_WHAT YOU NEED TO DO:_ From top to bottom, retype the data exactly, passing over any picture.

_WORKING DATA:_
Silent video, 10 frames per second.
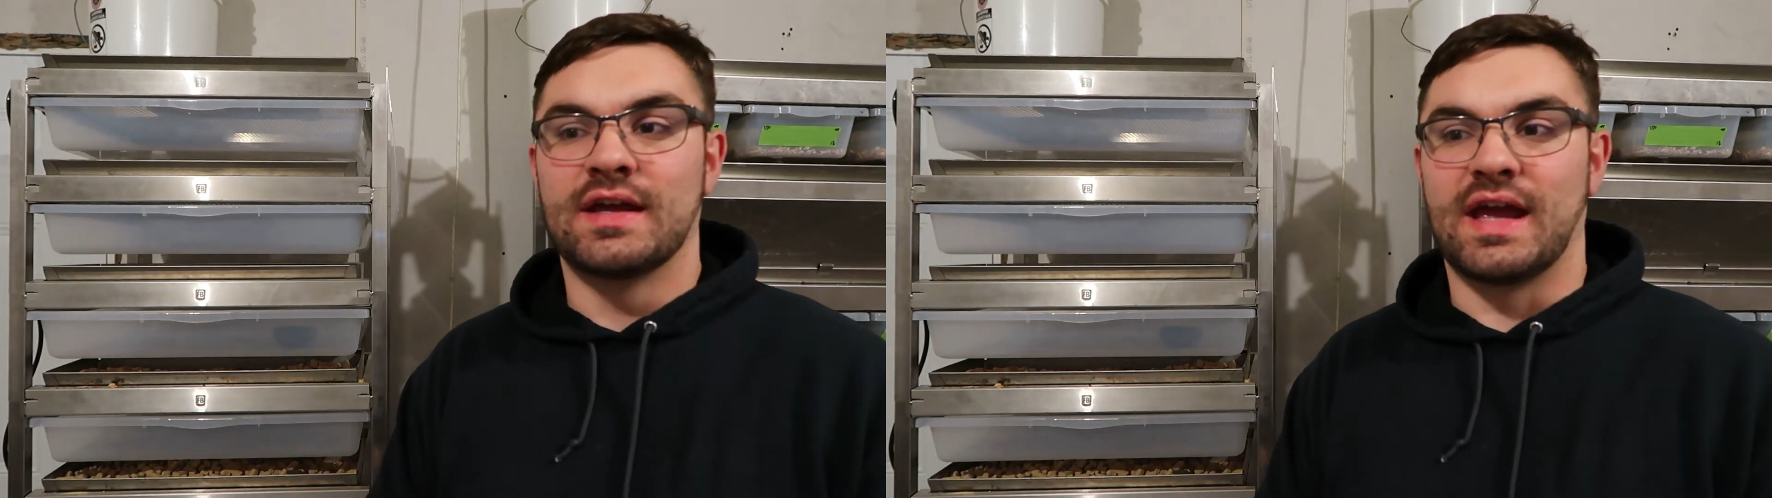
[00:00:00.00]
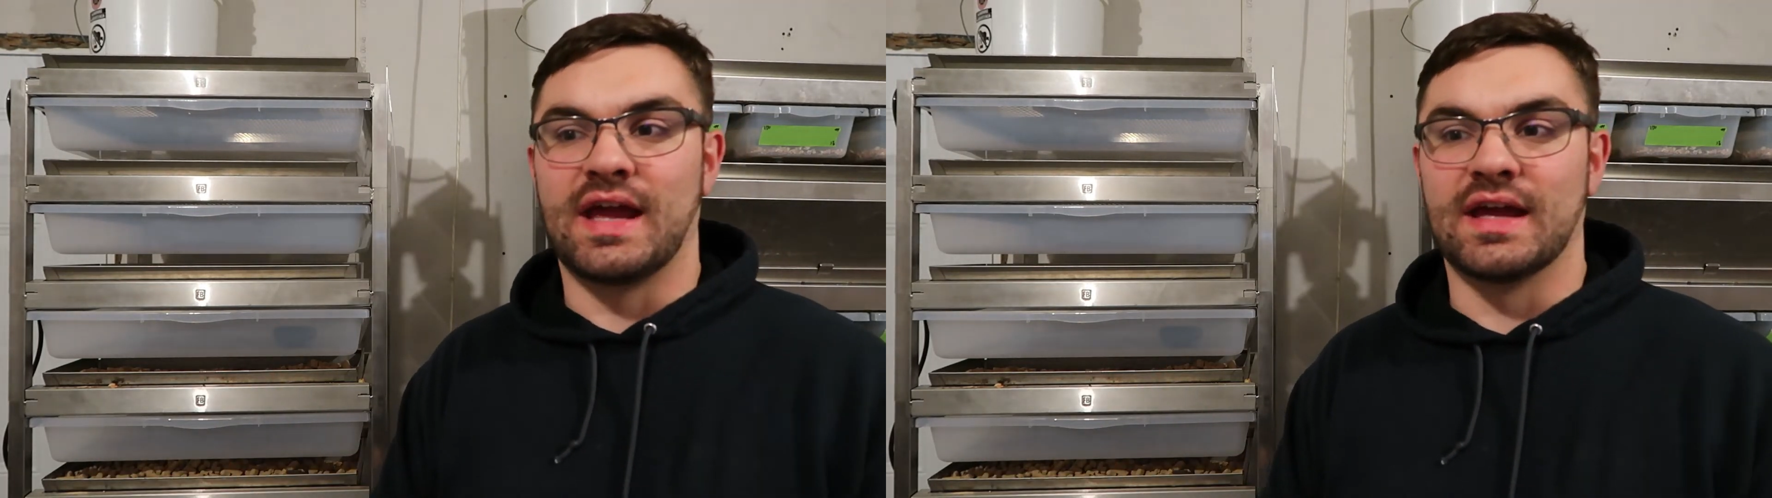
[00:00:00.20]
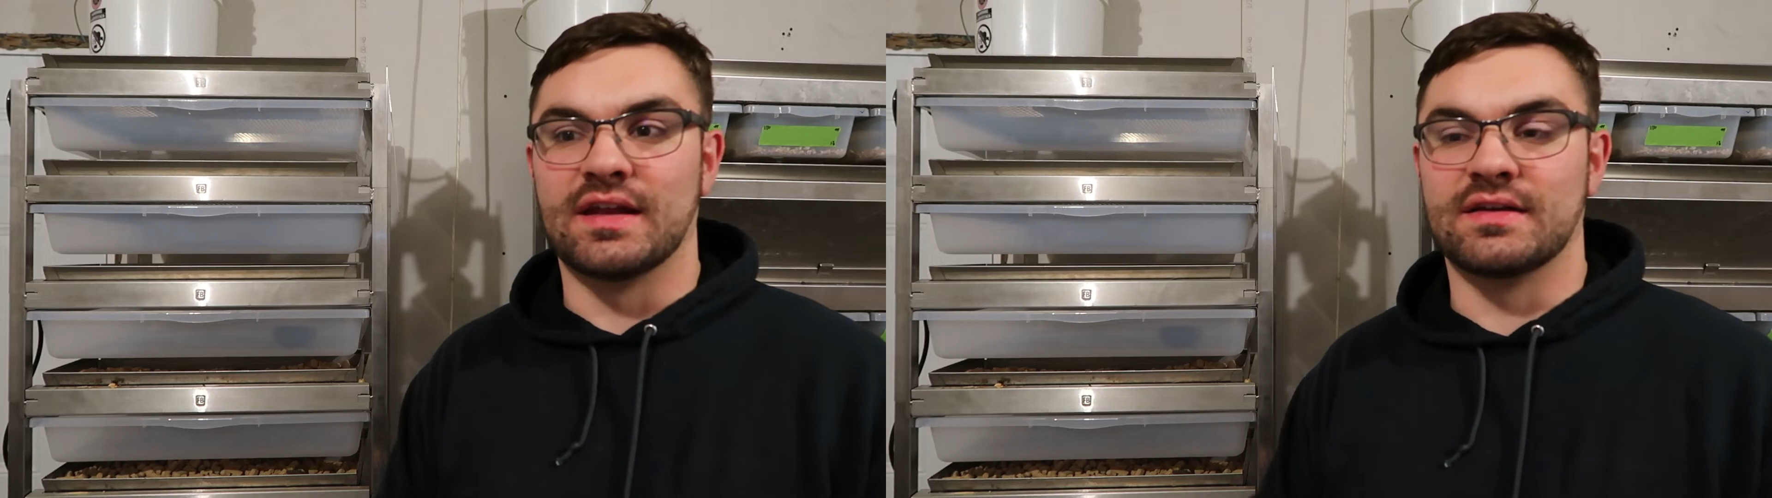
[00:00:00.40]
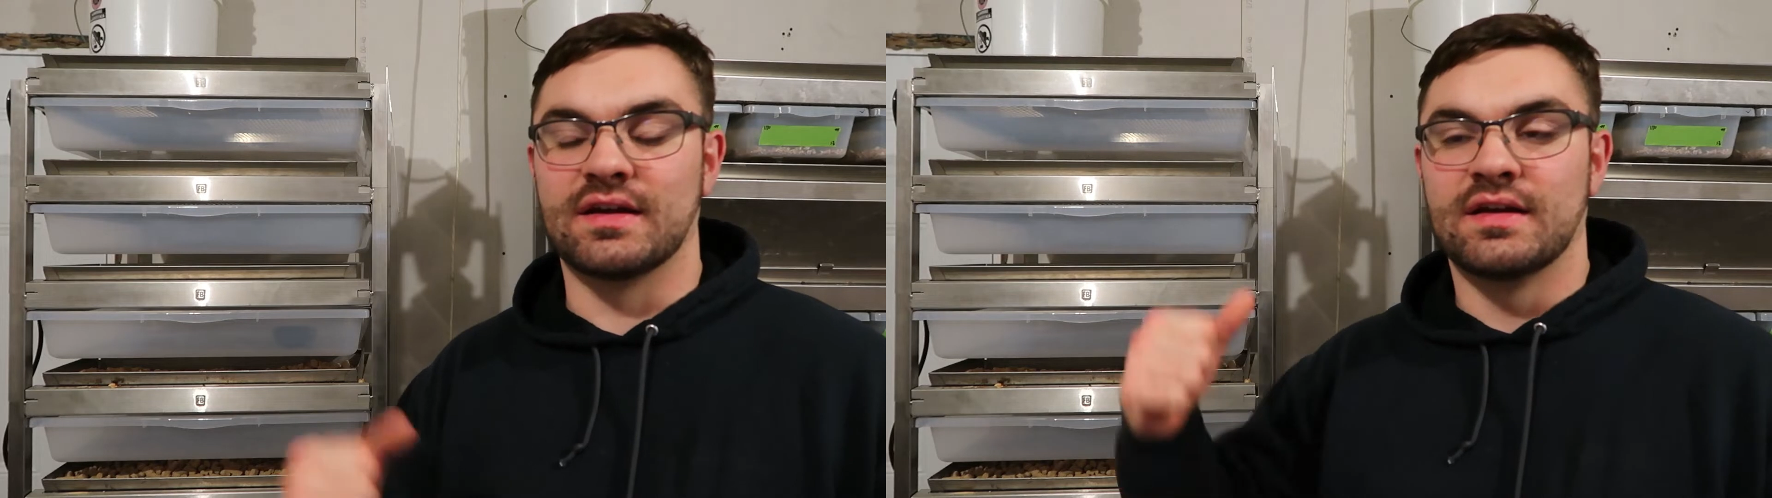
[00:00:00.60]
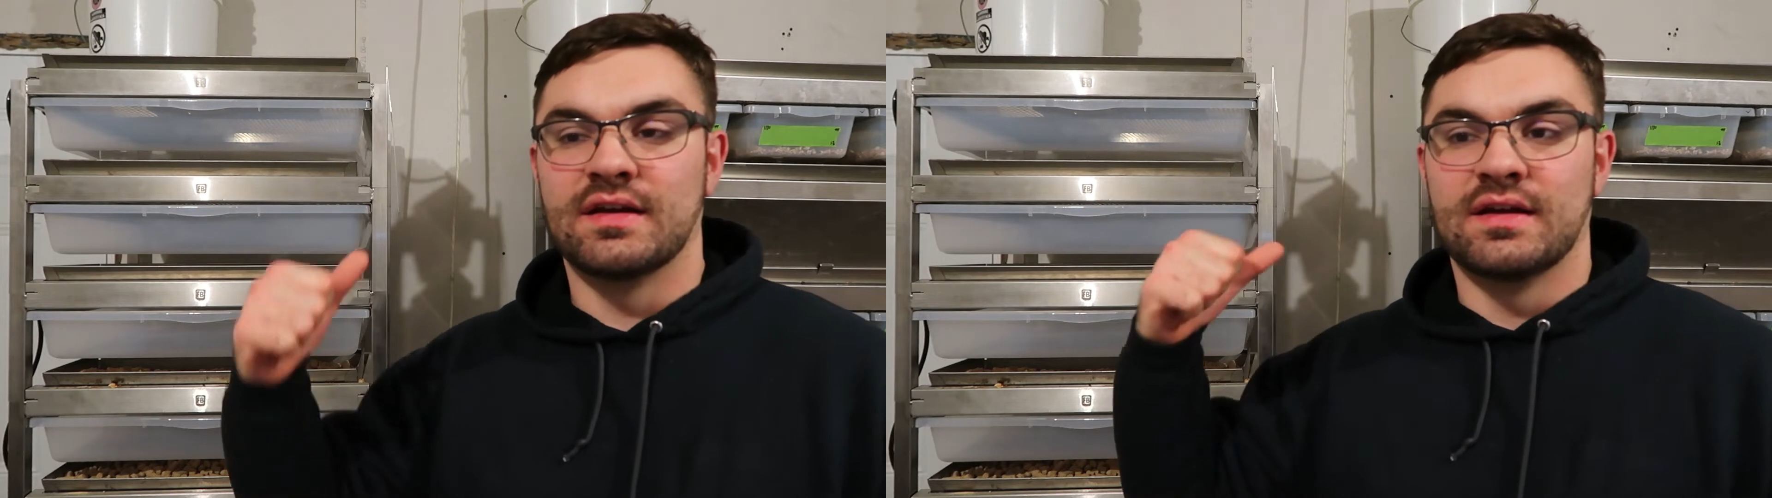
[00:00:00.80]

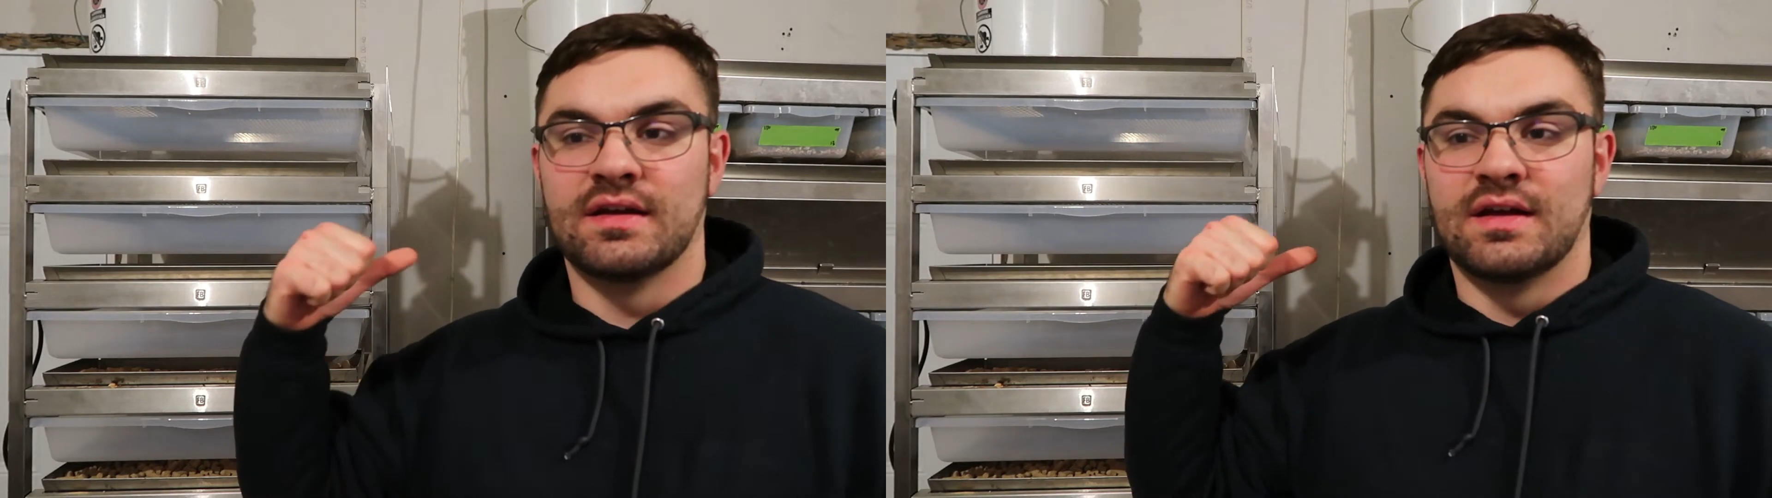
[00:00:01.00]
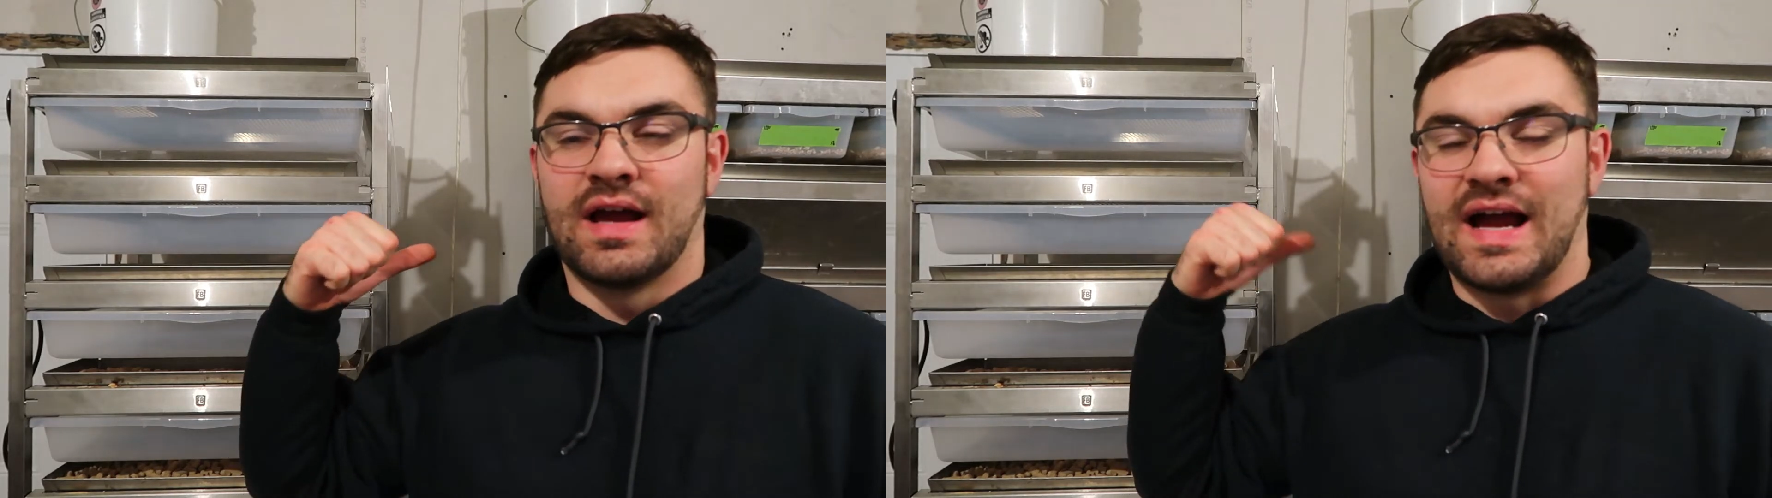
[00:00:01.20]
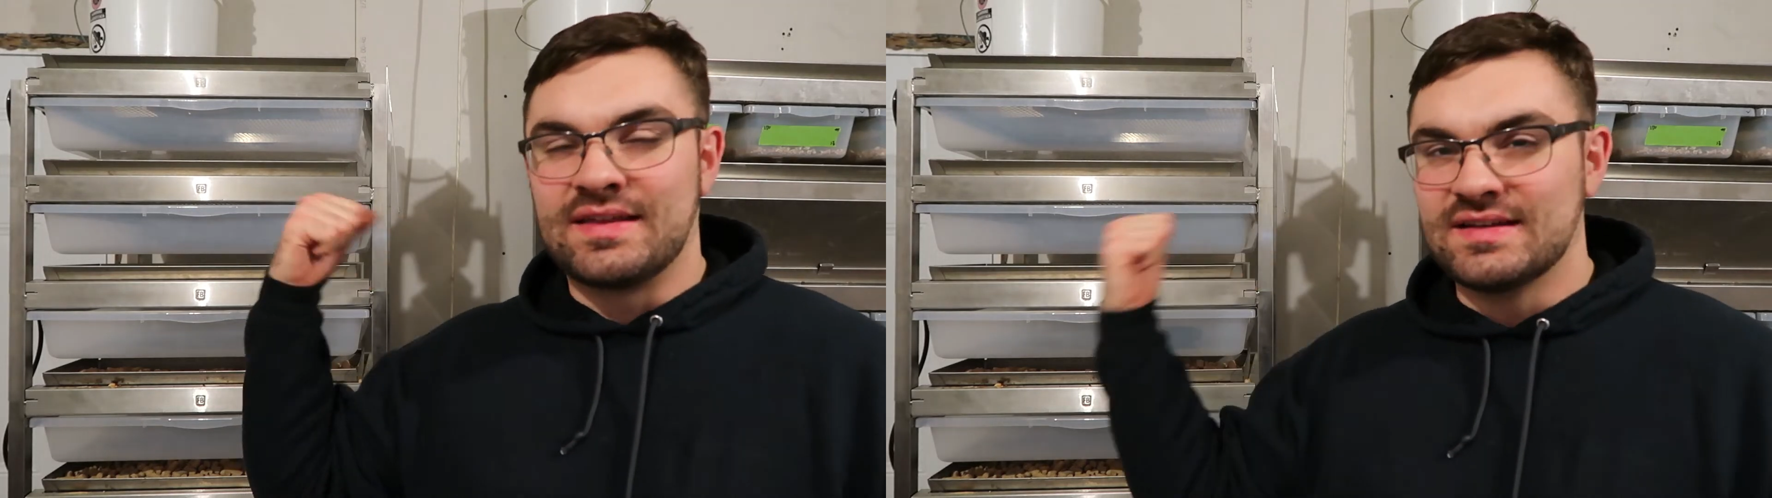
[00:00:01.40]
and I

_RESULT OF THIS TASK:_
Silent video, 10 frames per second.
[00:00:00.00]
[00:00:00.20]
[00:00:00.40]
[00:00:00.60]
[00:00:00.80]

[00:00:01.00]
[00:00:01.20]
[00:00:01.40]
and I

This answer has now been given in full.